City recommends 'signal prioritization' for transit, but what will that mean for the streetcar?

Streetcar strikes Metro bus downtown
Posted at 5:00 AM, Jul 11, 2019
and last updated 2019-07-11 15:27:31-04

CINCINNATI — The city's beleaguered streetcar system could be one step toward greater reliability and faster arrival times. At least, that's what city administrators hope.

City Manager Patrick Duhaney announced in a memo Monday afternoon that his administration is recommending the Department of Transportation and Engineering move forward with a proposal to install "traffic signal prioritization" technology at up to four busy intersections along the streetcar's 3.6-mile loop through Over-the-Rhine, Downtown and The Banks.

Duhaney suggested extending green light times by 10 seconds at key intersections, saying it would help reduce the impact of often-heavy Downtown traffic on the streetcar, which has to follow the exact same traffic laws as cars and buses.

"Without TSP, the streetcar must stop at red lights, leading to system-wide delays," he wrote. "Installing TSP at four locations along the streetcar route will help improve streetcar on-time performance ... which in turn should increase the overall customer experience."

It didn't take long after the streetcar's launch in September 2016 for a painful truth to emerge: Because the streetcar does not have its own right-of-way, it is subject to the same ebbs and flows of Downtown traffic as every other vehicle on the city's surface streets.

This prompted City Council to order the administration to prepare a Downtown traffic study, analyzing all modes of transportation and how smoothly they flow through the central business district. It was the first time the city studied its traffic signal infrastructure in more than 20 years.

"We are way behind," then-chair of the council's transportation committee Amy Murray said. The typical time frame for revisiting traffic signal patterns is closer to five or 10 years.

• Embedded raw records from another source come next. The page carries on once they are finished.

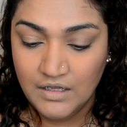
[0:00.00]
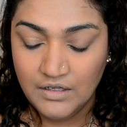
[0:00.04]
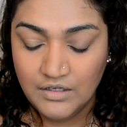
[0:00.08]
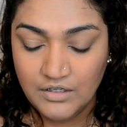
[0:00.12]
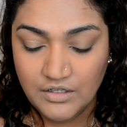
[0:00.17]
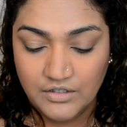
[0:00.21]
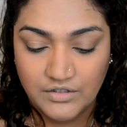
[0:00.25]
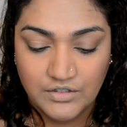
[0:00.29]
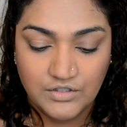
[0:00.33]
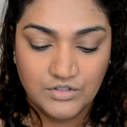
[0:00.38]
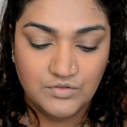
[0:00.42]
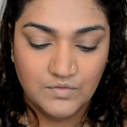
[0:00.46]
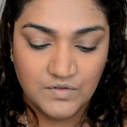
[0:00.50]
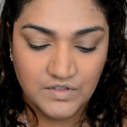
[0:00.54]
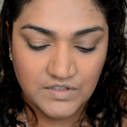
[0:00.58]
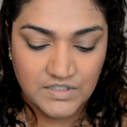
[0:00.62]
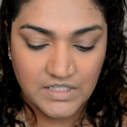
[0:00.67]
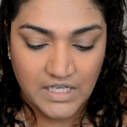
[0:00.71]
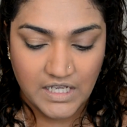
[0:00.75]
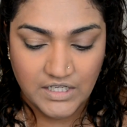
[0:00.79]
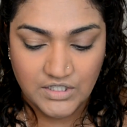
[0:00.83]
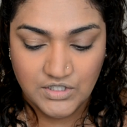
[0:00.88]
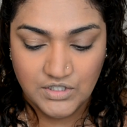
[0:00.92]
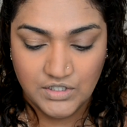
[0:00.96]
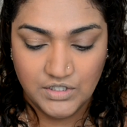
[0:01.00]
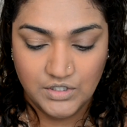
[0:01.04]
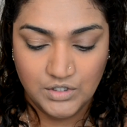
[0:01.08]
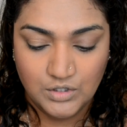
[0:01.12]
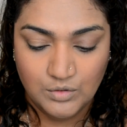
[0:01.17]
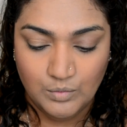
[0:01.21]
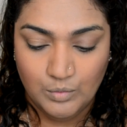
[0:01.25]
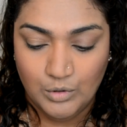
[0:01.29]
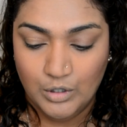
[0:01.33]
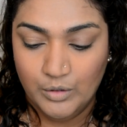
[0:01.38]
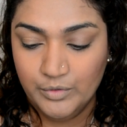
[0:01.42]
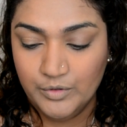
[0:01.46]
Now this one's actually the
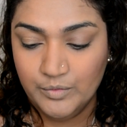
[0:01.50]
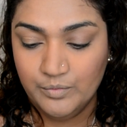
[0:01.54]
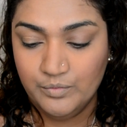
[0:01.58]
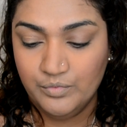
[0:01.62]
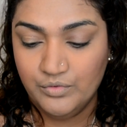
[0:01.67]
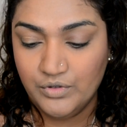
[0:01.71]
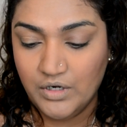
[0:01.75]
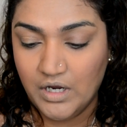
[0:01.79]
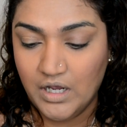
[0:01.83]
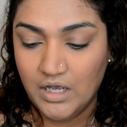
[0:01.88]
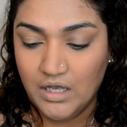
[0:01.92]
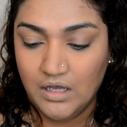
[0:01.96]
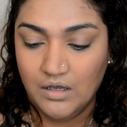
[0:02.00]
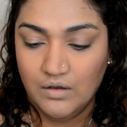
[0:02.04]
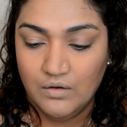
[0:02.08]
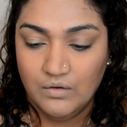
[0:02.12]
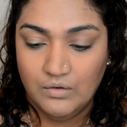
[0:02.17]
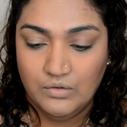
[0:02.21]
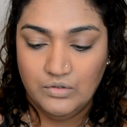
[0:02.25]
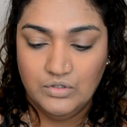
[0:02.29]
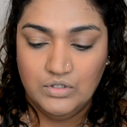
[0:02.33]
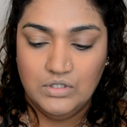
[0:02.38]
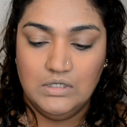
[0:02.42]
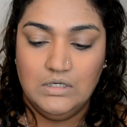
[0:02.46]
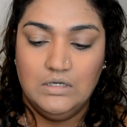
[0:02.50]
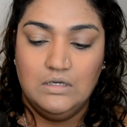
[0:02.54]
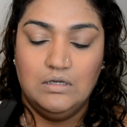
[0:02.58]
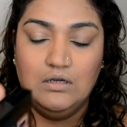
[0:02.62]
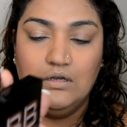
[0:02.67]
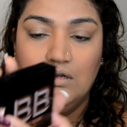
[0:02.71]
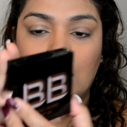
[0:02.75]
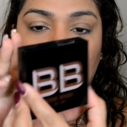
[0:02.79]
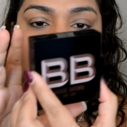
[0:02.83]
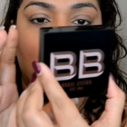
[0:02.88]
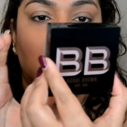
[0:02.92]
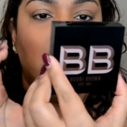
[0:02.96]
Bobbi Brown
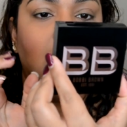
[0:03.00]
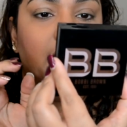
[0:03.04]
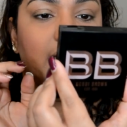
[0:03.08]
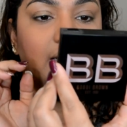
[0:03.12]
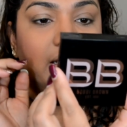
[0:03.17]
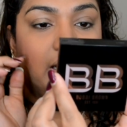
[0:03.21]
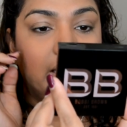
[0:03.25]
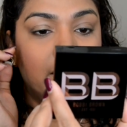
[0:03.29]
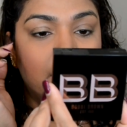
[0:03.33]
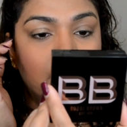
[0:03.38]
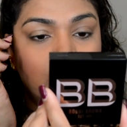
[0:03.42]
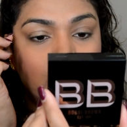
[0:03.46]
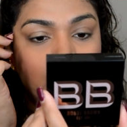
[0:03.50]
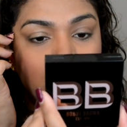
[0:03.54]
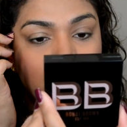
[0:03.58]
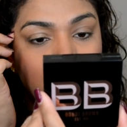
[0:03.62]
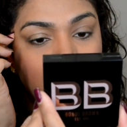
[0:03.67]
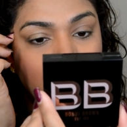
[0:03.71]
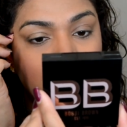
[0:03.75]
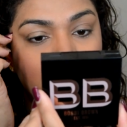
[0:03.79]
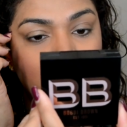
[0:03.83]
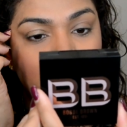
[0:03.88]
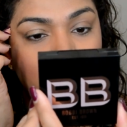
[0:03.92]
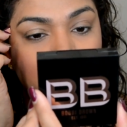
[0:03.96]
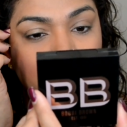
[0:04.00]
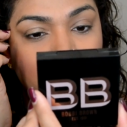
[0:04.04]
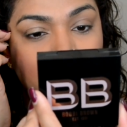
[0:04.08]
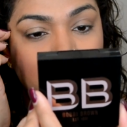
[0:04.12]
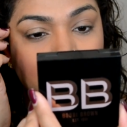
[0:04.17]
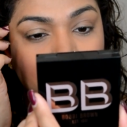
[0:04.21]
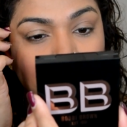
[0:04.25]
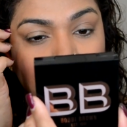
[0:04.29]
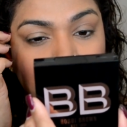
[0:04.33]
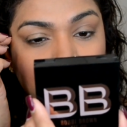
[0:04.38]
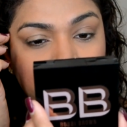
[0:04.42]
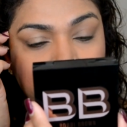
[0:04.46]
highlighting one. This one's
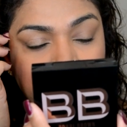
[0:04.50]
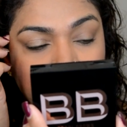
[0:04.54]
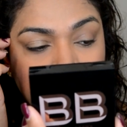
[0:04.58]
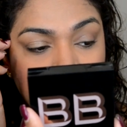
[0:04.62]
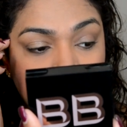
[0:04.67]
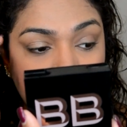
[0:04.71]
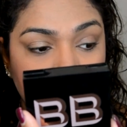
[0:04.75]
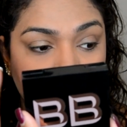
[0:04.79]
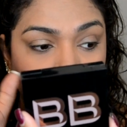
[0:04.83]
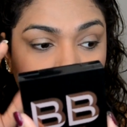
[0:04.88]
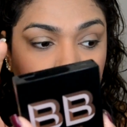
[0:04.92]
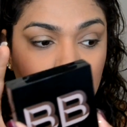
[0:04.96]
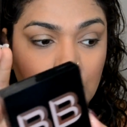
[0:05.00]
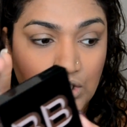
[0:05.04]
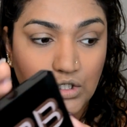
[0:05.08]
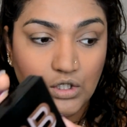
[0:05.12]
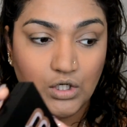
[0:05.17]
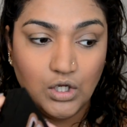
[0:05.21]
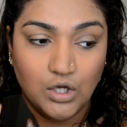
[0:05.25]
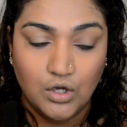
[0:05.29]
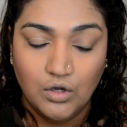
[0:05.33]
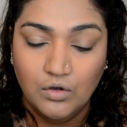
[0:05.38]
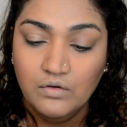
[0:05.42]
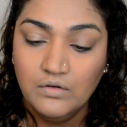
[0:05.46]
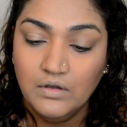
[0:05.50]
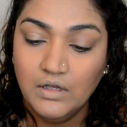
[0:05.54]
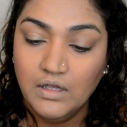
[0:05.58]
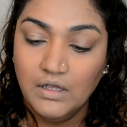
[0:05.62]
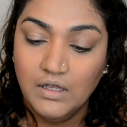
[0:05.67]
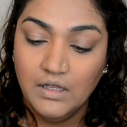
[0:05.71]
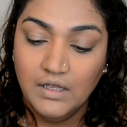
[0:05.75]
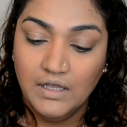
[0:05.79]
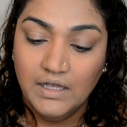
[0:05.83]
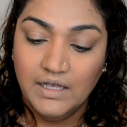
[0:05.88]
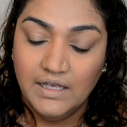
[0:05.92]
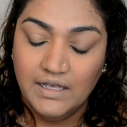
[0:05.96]
called Sunset Glow.
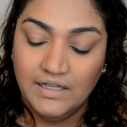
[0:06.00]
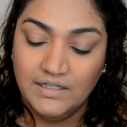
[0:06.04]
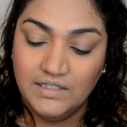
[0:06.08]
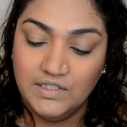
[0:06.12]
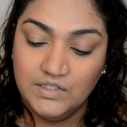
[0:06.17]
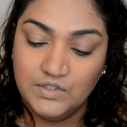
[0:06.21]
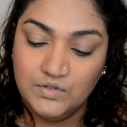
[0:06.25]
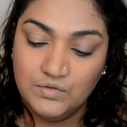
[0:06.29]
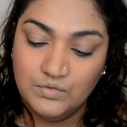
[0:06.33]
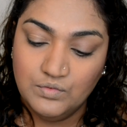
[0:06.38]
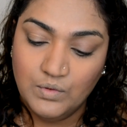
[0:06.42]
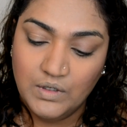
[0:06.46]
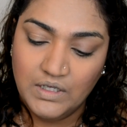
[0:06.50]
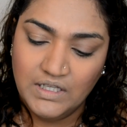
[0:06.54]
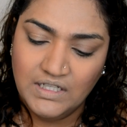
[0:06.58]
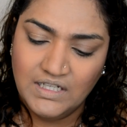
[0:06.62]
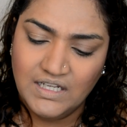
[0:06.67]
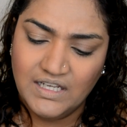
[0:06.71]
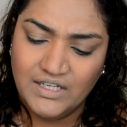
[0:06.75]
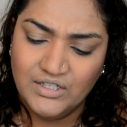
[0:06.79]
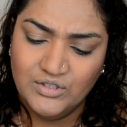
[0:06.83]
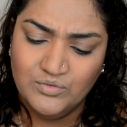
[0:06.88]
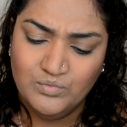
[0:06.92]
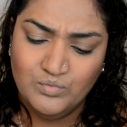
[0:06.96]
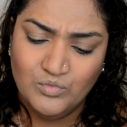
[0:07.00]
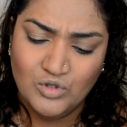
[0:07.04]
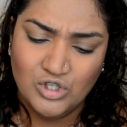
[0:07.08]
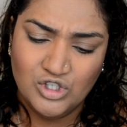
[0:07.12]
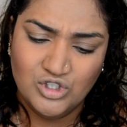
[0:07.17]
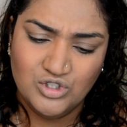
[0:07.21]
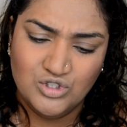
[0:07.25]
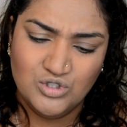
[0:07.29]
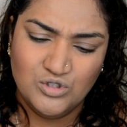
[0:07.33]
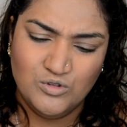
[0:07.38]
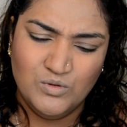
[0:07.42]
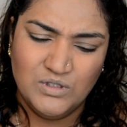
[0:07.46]
And this one I'm
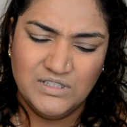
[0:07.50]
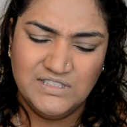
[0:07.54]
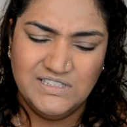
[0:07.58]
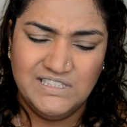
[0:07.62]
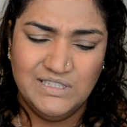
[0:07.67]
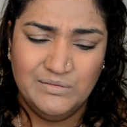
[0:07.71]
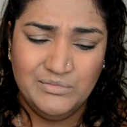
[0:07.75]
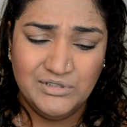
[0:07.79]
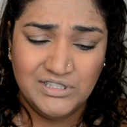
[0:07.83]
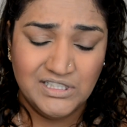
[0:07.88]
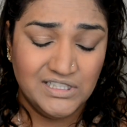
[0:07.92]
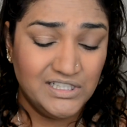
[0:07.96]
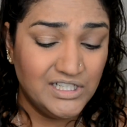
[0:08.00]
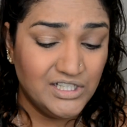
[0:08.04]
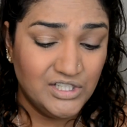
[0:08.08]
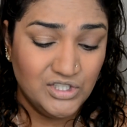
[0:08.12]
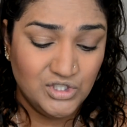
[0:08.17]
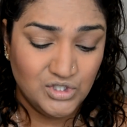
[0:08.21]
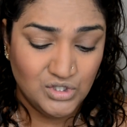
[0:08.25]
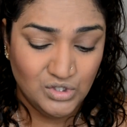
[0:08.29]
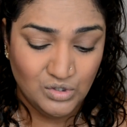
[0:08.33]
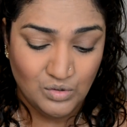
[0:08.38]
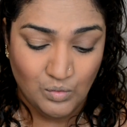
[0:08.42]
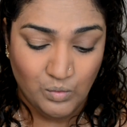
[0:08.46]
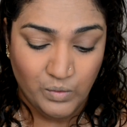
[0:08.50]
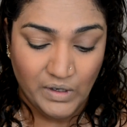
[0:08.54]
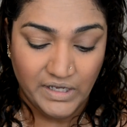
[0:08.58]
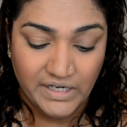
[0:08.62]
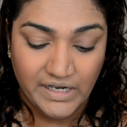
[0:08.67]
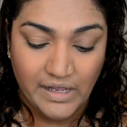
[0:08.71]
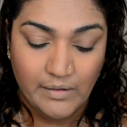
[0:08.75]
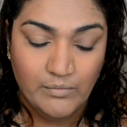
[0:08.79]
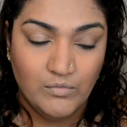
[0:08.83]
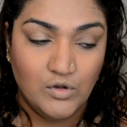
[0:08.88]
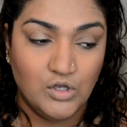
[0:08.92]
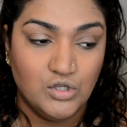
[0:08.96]
not sure was limited edition or
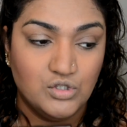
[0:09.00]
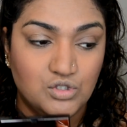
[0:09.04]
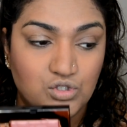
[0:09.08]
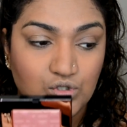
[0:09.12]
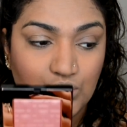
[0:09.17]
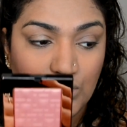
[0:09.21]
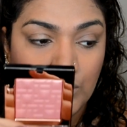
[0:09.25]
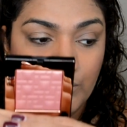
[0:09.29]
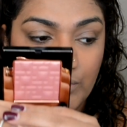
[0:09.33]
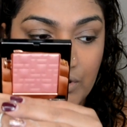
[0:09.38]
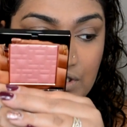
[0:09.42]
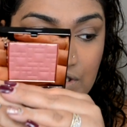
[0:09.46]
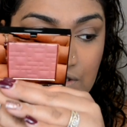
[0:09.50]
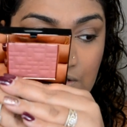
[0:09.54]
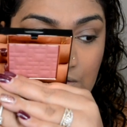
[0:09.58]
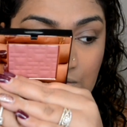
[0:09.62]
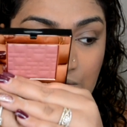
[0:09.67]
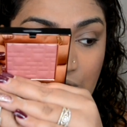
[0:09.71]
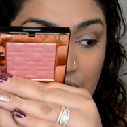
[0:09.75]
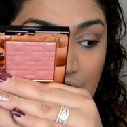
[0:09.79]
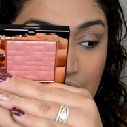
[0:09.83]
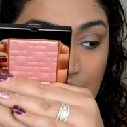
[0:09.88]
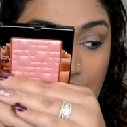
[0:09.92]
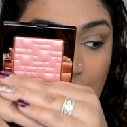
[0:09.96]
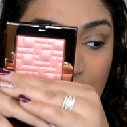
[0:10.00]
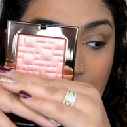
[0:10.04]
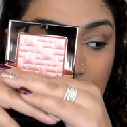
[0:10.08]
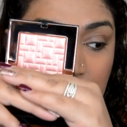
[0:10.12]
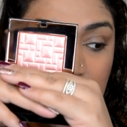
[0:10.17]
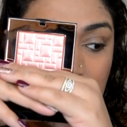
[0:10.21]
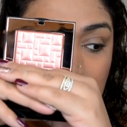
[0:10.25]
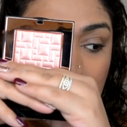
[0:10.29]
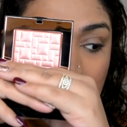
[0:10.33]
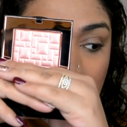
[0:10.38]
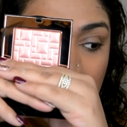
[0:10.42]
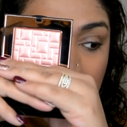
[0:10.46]
what, I'm not sure, but this is what it
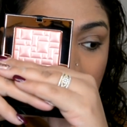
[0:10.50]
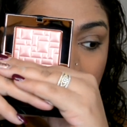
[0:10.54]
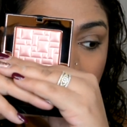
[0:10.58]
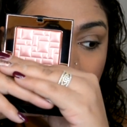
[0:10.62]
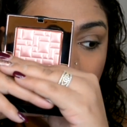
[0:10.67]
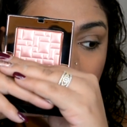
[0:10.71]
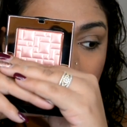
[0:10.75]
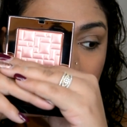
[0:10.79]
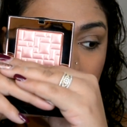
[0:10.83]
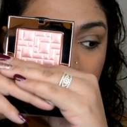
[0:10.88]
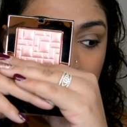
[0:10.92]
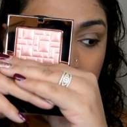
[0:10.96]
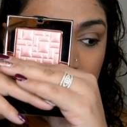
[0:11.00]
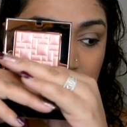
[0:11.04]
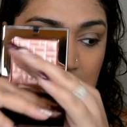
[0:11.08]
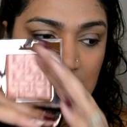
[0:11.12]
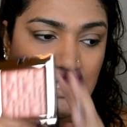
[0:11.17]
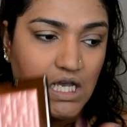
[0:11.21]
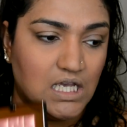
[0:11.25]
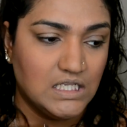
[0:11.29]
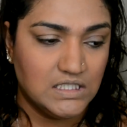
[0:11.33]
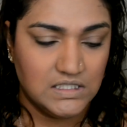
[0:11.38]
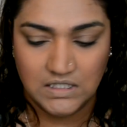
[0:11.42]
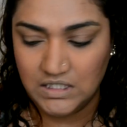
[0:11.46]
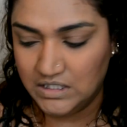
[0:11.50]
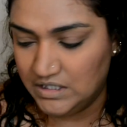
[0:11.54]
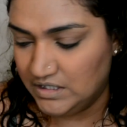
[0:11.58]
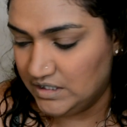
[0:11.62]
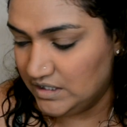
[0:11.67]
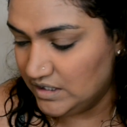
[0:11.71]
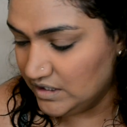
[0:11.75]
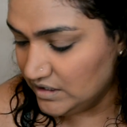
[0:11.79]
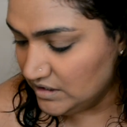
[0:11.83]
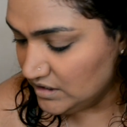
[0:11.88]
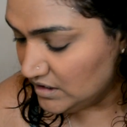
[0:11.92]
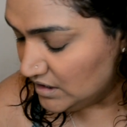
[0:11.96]
looks like. Yes,
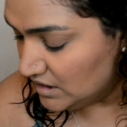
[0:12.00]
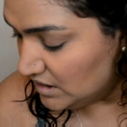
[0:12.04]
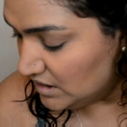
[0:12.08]
honey.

"We’ve been calling for this kind of thing from the beginning and we’ve seen other cities pursue this," said Derek Bauman, streetcar proponent and Southwest Ohio Regional Director of All Aboard Ohio, a statewide rail transit advocacy group. "It is long overdue, but it is refreshing to see progress being made to improve the operations."

By performing the traffic study and exploring traffic signal prioritization, Cincinnati's streetcar is not the first to consider the technology for years. Kansas City's KC Streetcar — which follows a similar route design, uses identical vehicles to Cincinnati's, and launched just five months earlier — has used some signal prioritization since its beginnings.

"The intent is to make the system more intelligent and more efficient," Ralph Davis, deputy director of Kansas City Public Works, told the Kansas City Star in 2016.

Oklahoma City opened its own streetcar late last year. By February 2019, lawmakers were taking action to install traffic signal priority measures.

The strategy has taken a national hold, as well. The National Association of City Transportation Officials recommends signal prioritization "(w)here signals are a major source of delay for transit."

In March of this year, then-DOTE transit manager John Brazina presented recommendations on improving mobility throughout Downtown, including installing traffic signal prioritization devices at four intersections along the streetcar's route:

  • Liberty and Race streets
  • Liberty and Elm streets
  • Walnut and Ninth streets
  • Walnut and Second streets

In his memo this week, Duhaney included more specifics, including how much travel time the TSPs would save streetcar riders each day. Those estimates ranged from 3-and-a-half minutes to 5-and-a-half minutes throughout the day, according to a report by Cincinnati-based architecture, engineering and planning firm Brandstetter Carroll Inc.

Bauman thinks those estimates might be low.

"Off the top of my head, that seems low because of the compounding effect. If you miss one light you miss others later down the line," he said.

The use of traffic signal priority for transit purposes has not met universal support among the city's elected officials. When first proposed as a solution to the streetcar's arrival delays, Mayor John Cranley said prioritizing signals for transit was at odds with the 90% of Downtown commuters who drive.

"I don't believe that rush-hour traffic should have to wait for the streetcar," he told City Council.

TSP is just one of several actions recommended or taken by city officials to reduce streetcar delays. Last month, City Council voted to increase the fine for blocking the streetcar tracks from $50 to $100, and DOTE officials are in the process of testing on-pavement lettering that reads "DO NOT BLOCK THE STREETCAR/PARK INSIDE LINE OR BE TOWED."

Duhaney said he estimates installation of the TSP devices would cost between $80,000 and $100,000.